Proponowane zmiany w prawie zakładają, że imigranci spoza Europejskiego Obszaru Gospodarczego (EEA) będą musieli opuścić Wielką Brytanię, jeśli w ciągu 6 lat swojego pobytu na Wyspach nie uda im się znaleźć pracy, która pozwoli im na zarabianie 35 tysięcy funtów rocznie.
Royal College of Nursing (RCN) alarmuje, iż wprowadzenie tego typu przepisów zmusi tysiące pielęgniarek, które urodziły się za granicą, do powrotu do swoich ojczystych krajów.

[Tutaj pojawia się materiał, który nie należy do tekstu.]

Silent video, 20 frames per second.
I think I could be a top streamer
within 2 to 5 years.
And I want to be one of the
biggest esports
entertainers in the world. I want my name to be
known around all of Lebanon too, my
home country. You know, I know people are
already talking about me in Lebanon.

Jak przypomina Sky News, brytyjska służba zdrowia już teraz boryka się z największym od 10 lat kryzysem. Zasadniczym problemem są właśnie braki w personelu medycznym. Kwestia ta ulegnie zaostrzeniu w momencie wprowadzenia w życie propozycji Partii Konserwatywnej.
3 365 – tyle obecnie – zdaniem związku – przebywa pielęgniarek spoza krajów unijnych na terenie Zjednoczonego Królestwa. RCN proponuje ponowne rozpatrzenie progu otrzymywanych wynagrodzeń, a także wpisanie pielęgniarek na listę zawodów poszukiwanych, w których można zauważyć deficyt personelu.

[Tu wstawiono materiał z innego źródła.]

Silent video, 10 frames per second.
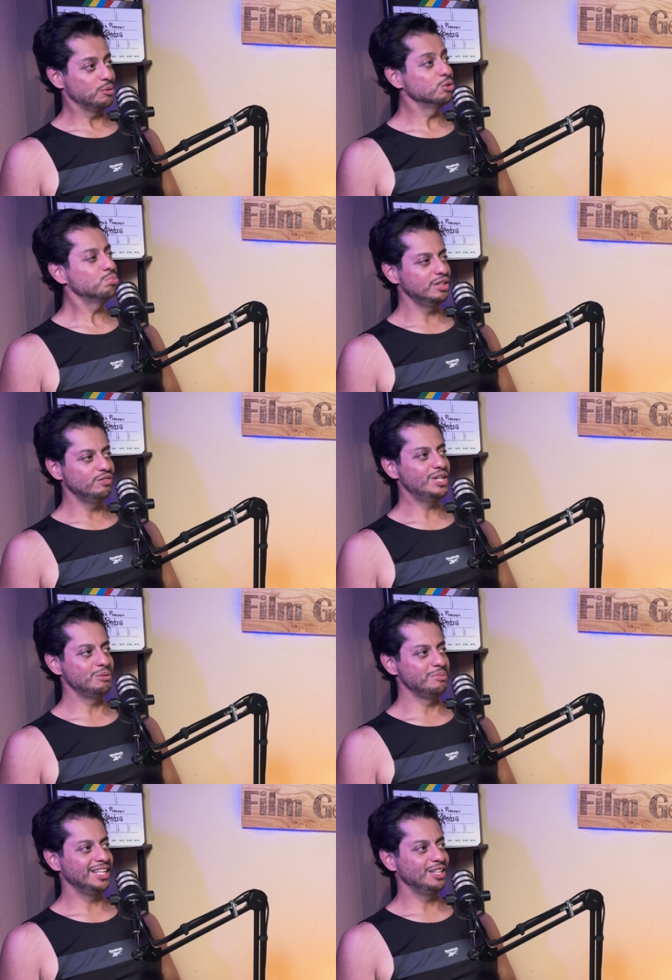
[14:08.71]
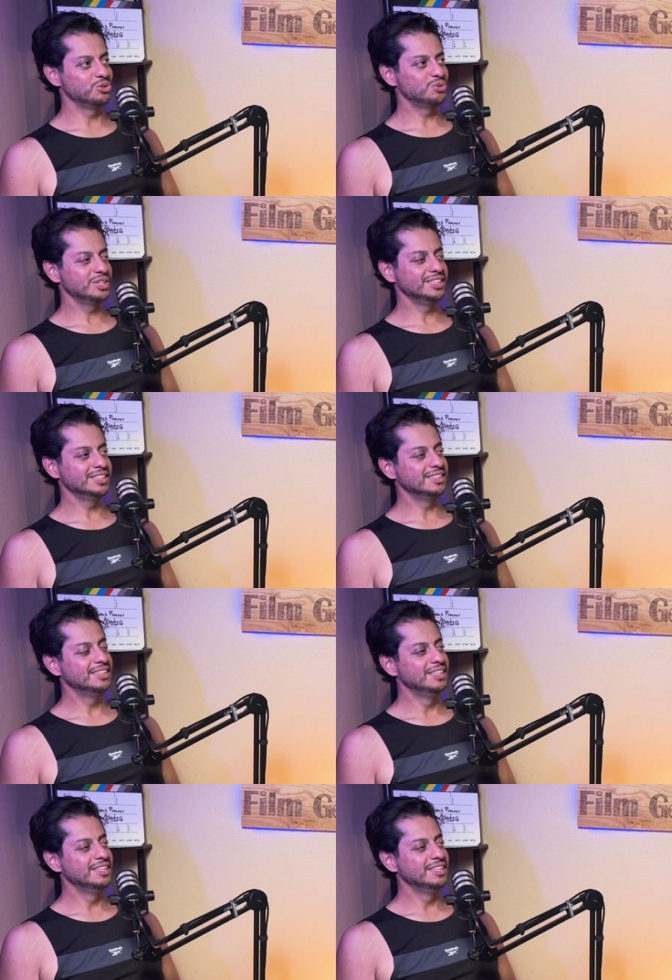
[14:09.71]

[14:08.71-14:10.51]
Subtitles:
It was pretty fun, man. It was really good.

„Tego typu przepisy imigracyjne spowodują chaos w publicznej służbie zdrowia. To dość przewrotne – utrudniać zatrudnianie osób z zagranicy w momencie wielkiego kryzysu w NHS” - skomentował doktor Peter Carter, dyrektor RCN.
„Do tej pory NHS wydało miliony na rekrutowanie personelu medycznego z innych krajów. Po wprowadzeniu nowego prawa to będą pieniądze wyrzucone w błoto” - dodał Carter.
Służba zdrowia na Wyspach już teraz została uznana za jedną z najgorszych. W porównaniu z pozostałymi najbogatszymi krajami, w Wielkiej Brytanii przypada 2,8 lekarzy oraz 8,2 pielęgniarek na 10 tysięcy pacjentów. Liczba ta jest jedną z najniższych wśród państw należących do Organizacji Współpracy Gospodarczej i Rozwoju (OECD). Średnio na 10 tysięcy chorych w innych krajach przypada 3,2 lekarzy oraz 8,9 pielęgniarek.